*EXERCISE BRIEF*: A word-for-word copy of the listing is what's needed; leave out every image.

(DATA FOR ANALYSIS)

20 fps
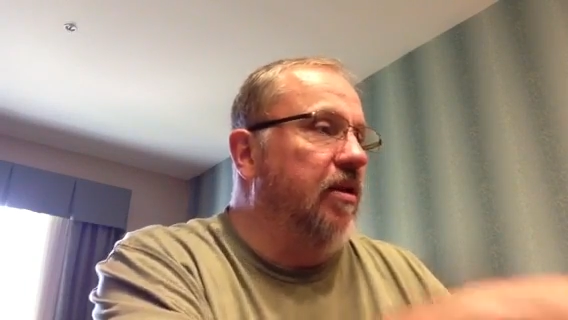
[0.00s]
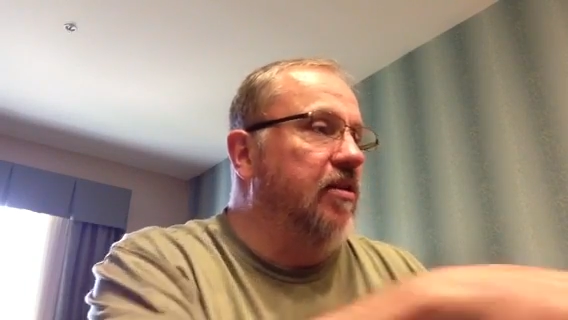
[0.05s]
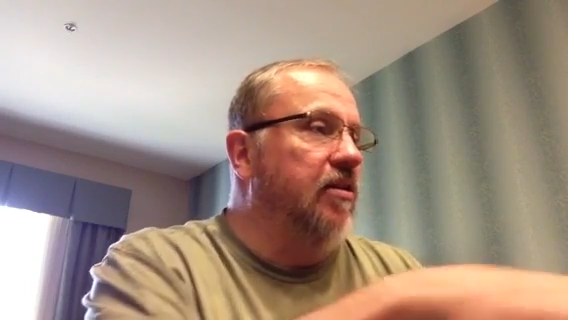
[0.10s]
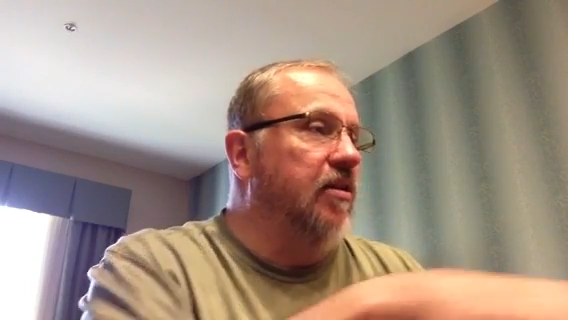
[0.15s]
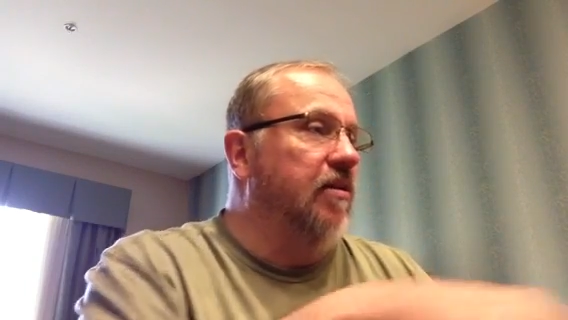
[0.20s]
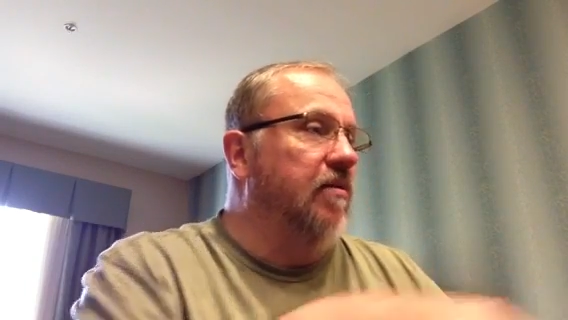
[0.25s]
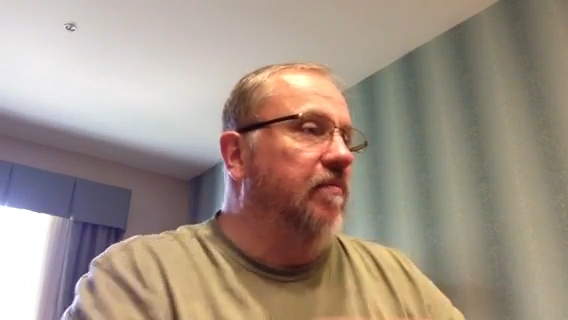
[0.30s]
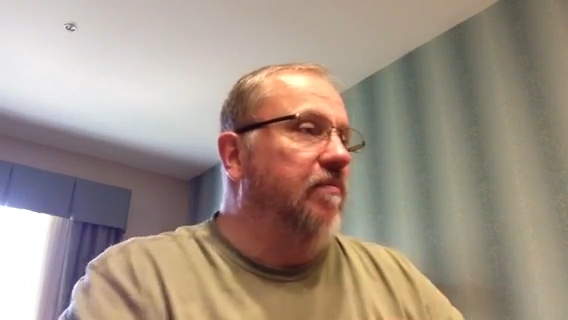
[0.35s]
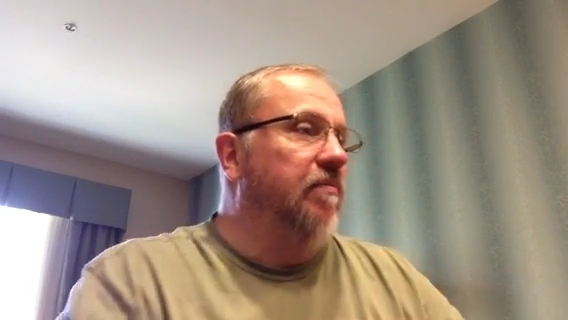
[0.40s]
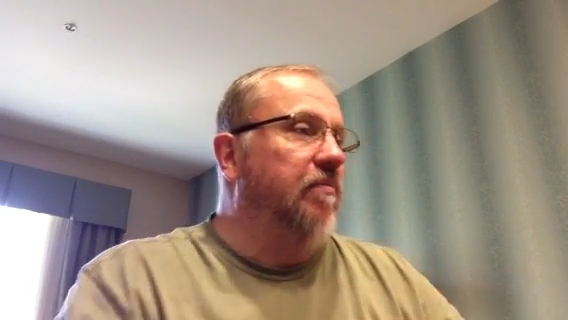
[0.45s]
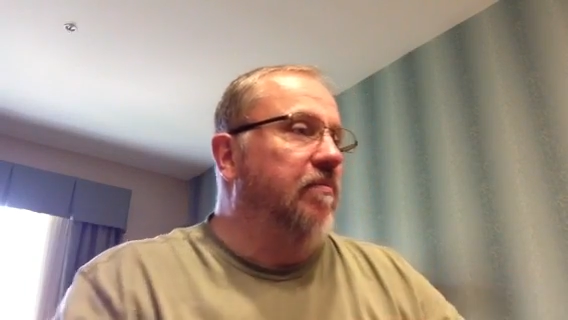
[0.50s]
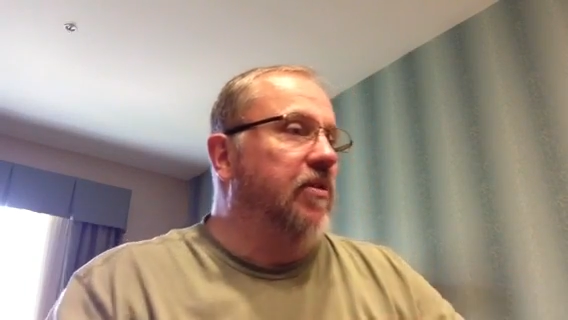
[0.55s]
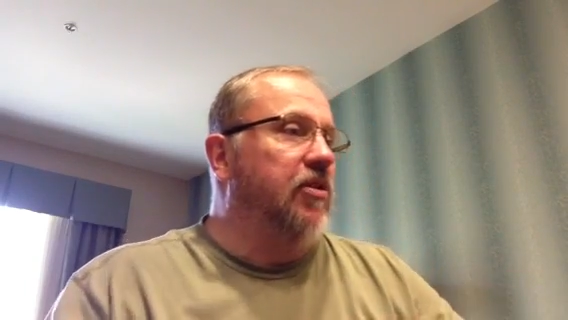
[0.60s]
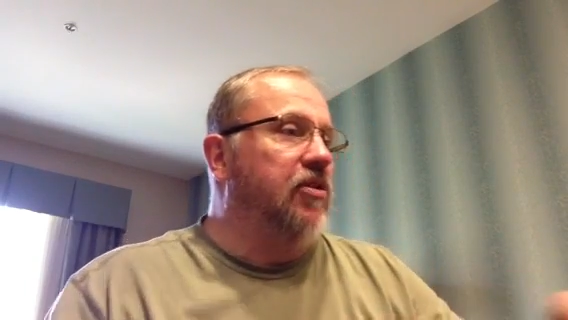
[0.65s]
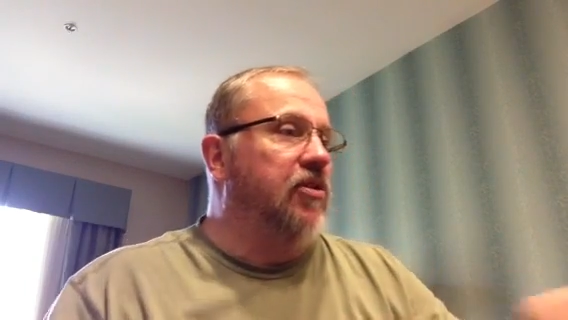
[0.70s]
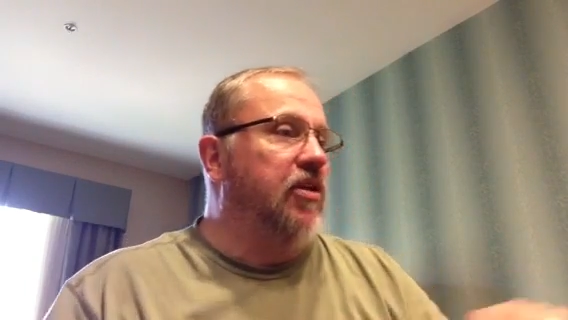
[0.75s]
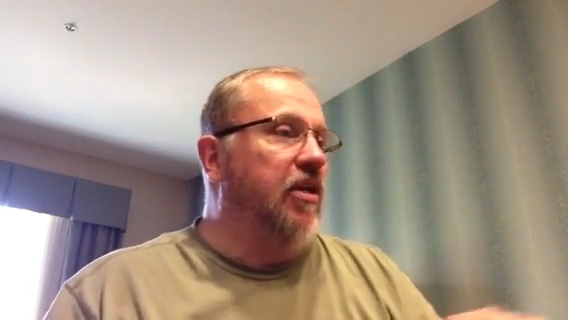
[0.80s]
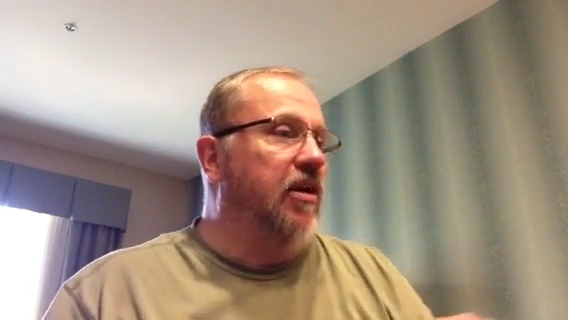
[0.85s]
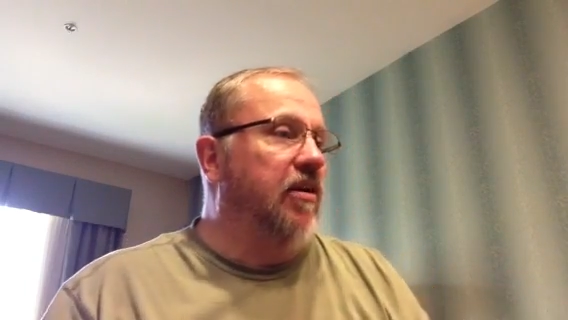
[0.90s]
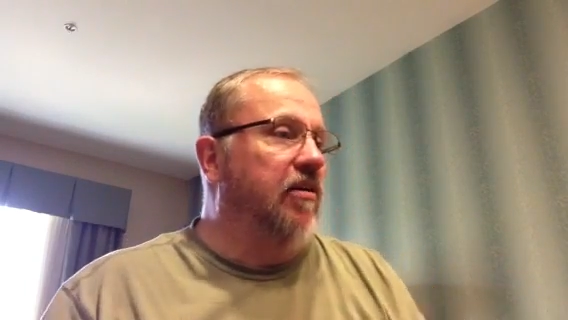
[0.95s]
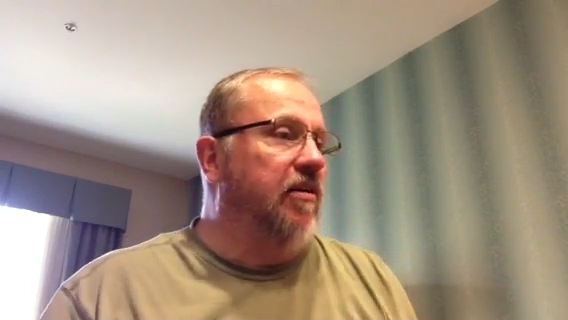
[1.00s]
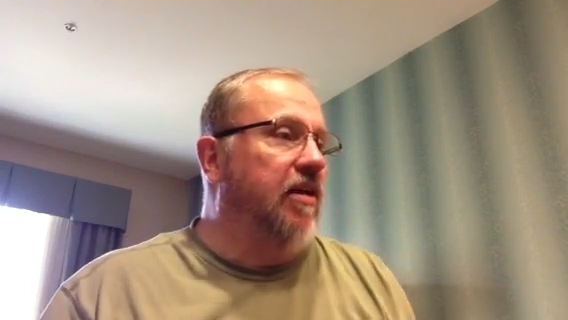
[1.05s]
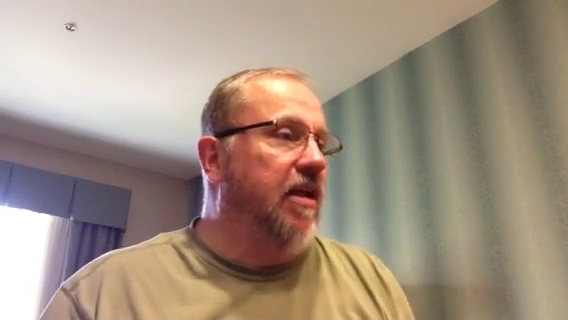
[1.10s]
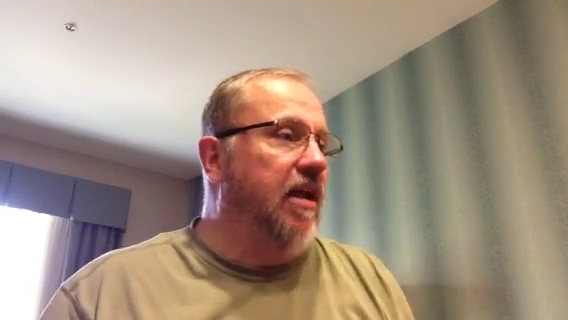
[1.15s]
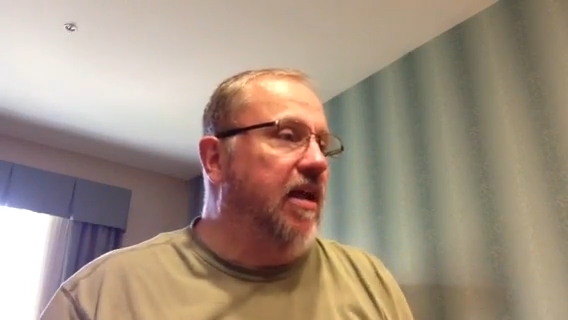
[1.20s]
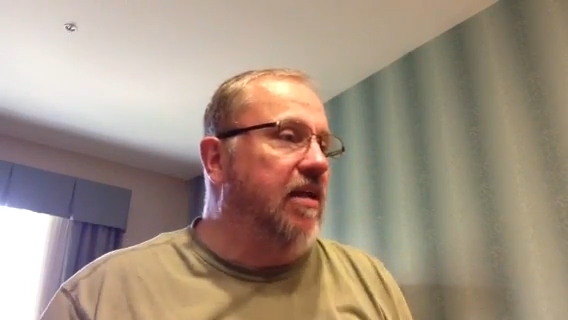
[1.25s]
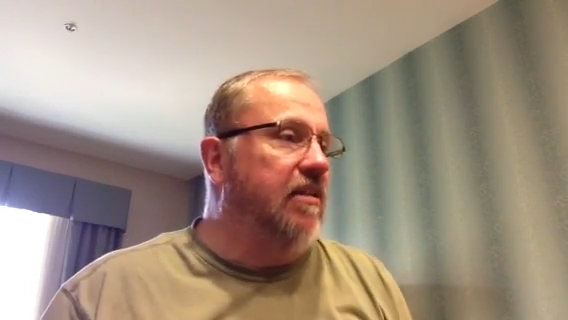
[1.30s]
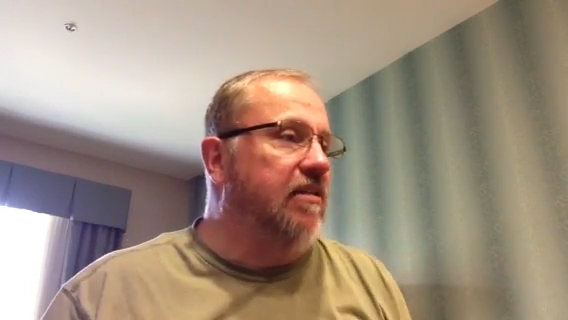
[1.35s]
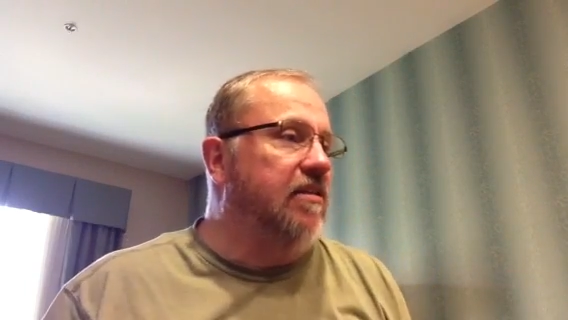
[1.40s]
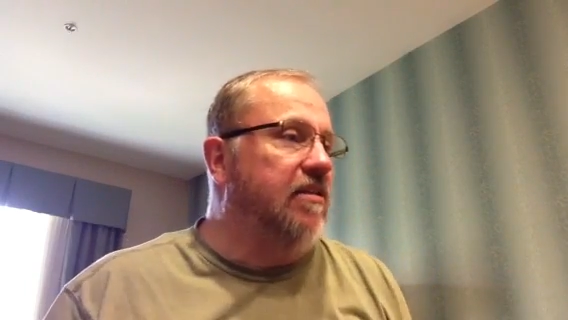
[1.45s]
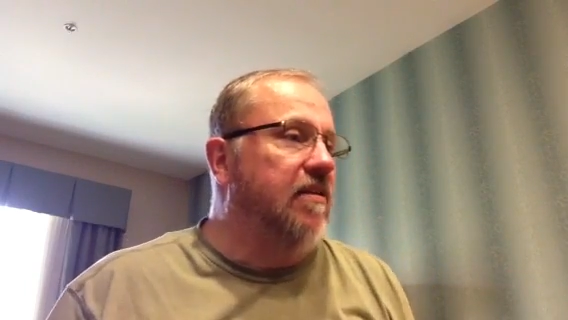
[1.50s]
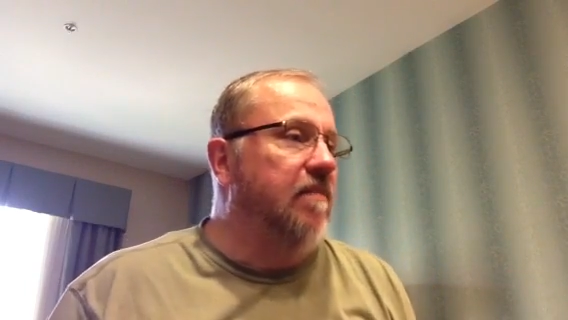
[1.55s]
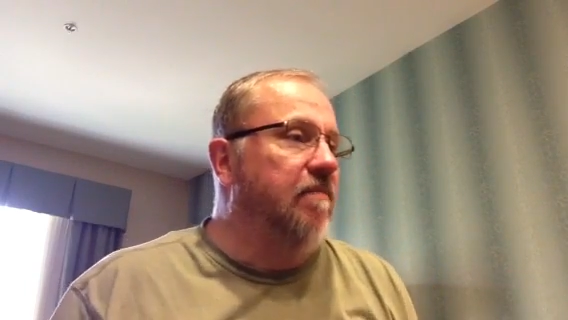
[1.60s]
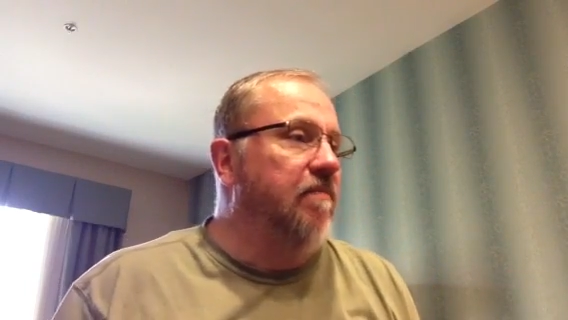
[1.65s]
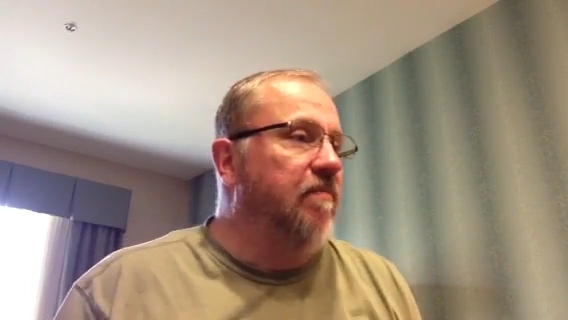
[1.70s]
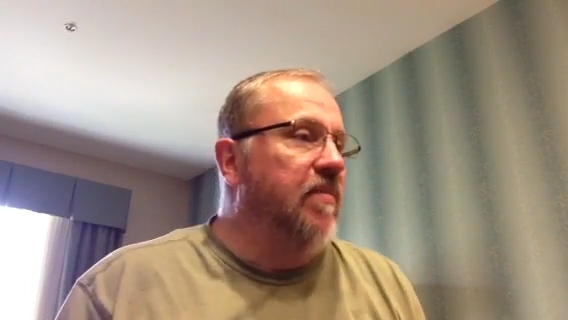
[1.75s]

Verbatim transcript: to Michelle Gates,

(End DATA FOR ANALYSIS)

*WRITTEN ANSWER*:
20 fps
[0.00s]
[0.05s]
[0.10s]
[0.15s]
[0.20s]
[0.25s]
[0.30s]
[0.35s]
[0.40s]
[0.45s]
[0.50s]
[0.55s]
[0.60s]
[0.65s]
[0.70s]
[0.75s]
[0.80s]
[0.85s]
[0.90s]
[0.95s]
[1.00s]
[1.05s]
[1.10s]
[1.15s]
[1.20s]
[1.25s]
[1.30s]
[1.35s]
[1.40s]
[1.45s]
[1.50s]
[1.55s]
[1.60s]
[1.65s]
[1.70s]
[1.75s]

Verbatim transcript: to Michelle Gates,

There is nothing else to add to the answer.